GIVEN DATA:
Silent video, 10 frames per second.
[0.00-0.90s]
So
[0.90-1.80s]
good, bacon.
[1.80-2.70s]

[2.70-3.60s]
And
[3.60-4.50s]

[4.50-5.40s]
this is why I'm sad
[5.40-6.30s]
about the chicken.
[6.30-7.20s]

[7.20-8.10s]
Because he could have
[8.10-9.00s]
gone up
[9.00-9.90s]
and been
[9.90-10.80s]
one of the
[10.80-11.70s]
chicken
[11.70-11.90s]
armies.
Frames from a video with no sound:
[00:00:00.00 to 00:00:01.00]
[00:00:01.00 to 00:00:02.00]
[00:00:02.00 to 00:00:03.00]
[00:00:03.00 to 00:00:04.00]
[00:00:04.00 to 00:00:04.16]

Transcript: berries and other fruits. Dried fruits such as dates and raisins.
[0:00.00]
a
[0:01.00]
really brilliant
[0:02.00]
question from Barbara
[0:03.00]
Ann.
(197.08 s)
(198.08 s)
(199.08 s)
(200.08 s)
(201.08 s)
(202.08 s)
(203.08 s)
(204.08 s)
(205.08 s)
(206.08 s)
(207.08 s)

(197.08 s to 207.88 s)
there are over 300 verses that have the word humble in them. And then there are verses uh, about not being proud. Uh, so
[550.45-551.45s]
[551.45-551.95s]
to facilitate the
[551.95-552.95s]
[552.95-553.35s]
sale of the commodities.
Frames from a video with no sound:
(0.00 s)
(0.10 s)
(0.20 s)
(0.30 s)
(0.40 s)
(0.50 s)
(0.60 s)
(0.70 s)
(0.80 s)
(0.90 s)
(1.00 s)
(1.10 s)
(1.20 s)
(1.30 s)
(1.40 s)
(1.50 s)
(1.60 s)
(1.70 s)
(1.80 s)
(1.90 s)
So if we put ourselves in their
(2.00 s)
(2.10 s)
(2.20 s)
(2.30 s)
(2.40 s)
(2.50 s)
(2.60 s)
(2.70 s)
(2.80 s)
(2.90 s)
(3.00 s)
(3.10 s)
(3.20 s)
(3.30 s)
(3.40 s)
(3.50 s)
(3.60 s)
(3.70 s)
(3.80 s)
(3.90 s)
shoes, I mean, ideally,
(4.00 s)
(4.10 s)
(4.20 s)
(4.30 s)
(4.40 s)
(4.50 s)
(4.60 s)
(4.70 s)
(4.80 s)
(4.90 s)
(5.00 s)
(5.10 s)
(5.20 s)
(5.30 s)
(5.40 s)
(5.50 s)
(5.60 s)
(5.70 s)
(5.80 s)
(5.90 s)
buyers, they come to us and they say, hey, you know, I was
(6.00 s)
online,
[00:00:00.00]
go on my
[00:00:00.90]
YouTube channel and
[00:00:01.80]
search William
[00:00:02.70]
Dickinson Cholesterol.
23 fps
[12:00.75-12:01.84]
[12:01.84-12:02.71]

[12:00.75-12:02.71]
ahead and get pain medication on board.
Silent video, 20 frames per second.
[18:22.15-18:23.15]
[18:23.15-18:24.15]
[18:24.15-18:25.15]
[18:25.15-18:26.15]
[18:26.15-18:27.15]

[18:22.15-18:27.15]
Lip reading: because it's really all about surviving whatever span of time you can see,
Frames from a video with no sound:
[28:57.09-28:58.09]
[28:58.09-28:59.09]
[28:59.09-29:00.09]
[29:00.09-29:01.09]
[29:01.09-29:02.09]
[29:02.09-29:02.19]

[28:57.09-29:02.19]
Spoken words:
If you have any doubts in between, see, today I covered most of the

TRY IT:
Restate the listing in full, word for word.

RESULT:
Silent video, 10 frames per second.
[0.00-0.90s]
So
[0.90-1.80s]
good, bacon.
[1.80-2.70s]

[2.70-3.60s]
And
[3.60-4.50s]

[4.50-5.40s]
this is why I'm sad
[5.40-6.30s]
about the chicken.
[6.30-7.20s]

[7.20-8.10s]
Because he could have
[8.10-9.00s]
gone up
[9.00-9.90s]
and been
[9.90-10.80s]
one of the
[10.80-11.70s]
chicken
[11.70-11.90s]
armies.
Frames from a video with no sound:
[00:00:00.00 to 00:00:01.00]
[00:00:01.00 to 00:00:02.00]
[00:00:02.00 to 00:00:03.00]
[00:00:03.00 to 00:00:04.00]
[00:00:04.00 to 00:00:04.16]

Transcript: berries and other fruits. Dried fruits such as dates and raisins.
[0:00.00]
a
[0:01.00]
really brilliant
[0:02.00]
question from Barbara
[0:03.00]
Ann.
(197.08 s)
(198.08 s)
(199.08 s)
(200.08 s)
(201.08 s)
(202.08 s)
(203.08 s)
(204.08 s)
(205.08 s)
(206.08 s)
(207.08 s)

(197.08 s to 207.88 s)
there are over 300 verses that have the word humble in them. And then there are verses uh, about not being proud. Uh, so
[550.45-551.45s]
[551.45-551.95s]
to facilitate the
[551.95-552.95s]
[552.95-553.35s]
sale of the commodities.
Frames from a video with no sound:
(0.00 s)
(0.10 s)
(0.20 s)
(0.30 s)
(0.40 s)
(0.50 s)
(0.60 s)
(0.70 s)
(0.80 s)
(0.90 s)
(1.00 s)
(1.10 s)
(1.20 s)
(1.30 s)
(1.40 s)
(1.50 s)
(1.60 s)
(1.70 s)
(1.80 s)
(1.90 s)
So if we put ourselves in their
(2.00 s)
(2.10 s)
(2.20 s)
(2.30 s)
(2.40 s)
(2.50 s)
(2.60 s)
(2.70 s)
(2.80 s)
(2.90 s)
(3.00 s)
(3.10 s)
(3.20 s)
(3.30 s)
(3.40 s)
(3.50 s)
(3.60 s)
(3.70 s)
(3.80 s)
(3.90 s)
shoes, I mean, ideally,
(4.00 s)
(4.10 s)
(4.20 s)
(4.30 s)
(4.40 s)
(4.50 s)
(4.60 s)
(4.70 s)
(4.80 s)
(4.90 s)
(5.00 s)
(5.10 s)
(5.20 s)
(5.30 s)
(5.40 s)
(5.50 s)
(5.60 s)
(5.70 s)
(5.80 s)
(5.90 s)
buyers, they come to us and they say, hey, you know, I was
(6.00 s)
online,
[00:00:00.00]
go on my
[00:00:00.90]
YouTube channel and
[00:00:01.80]
search William
[00:00:02.70]
Dickinson Cholesterol.
23 fps
[12:00.75-12:01.84]
[12:01.84-12:02.71]

[12:00.75-12:02.71]
ahead and get pain medication on board.
Silent video, 20 frames per second.
[18:22.15-18:23.15]
[18:23.15-18:24.15]
[18:24.15-18:25.15]
[18:25.15-18:26.15]
[18:26.15-18:27.15]

[18:22.15-18:27.15]
Lip reading: because it's really all about surviving whatever span of time you can see,
Frames from a video with no sound:
[28:57.09-28:58.09]
[28:58.09-28:59.09]
[28:59.09-29:00.09]
[29:00.09-29:01.09]
[29:01.09-29:02.09]
[29:02.09-29:02.19]

[28:57.09-29:02.19]
Spoken words:
If you have any doubts in between, see, today I covered most of the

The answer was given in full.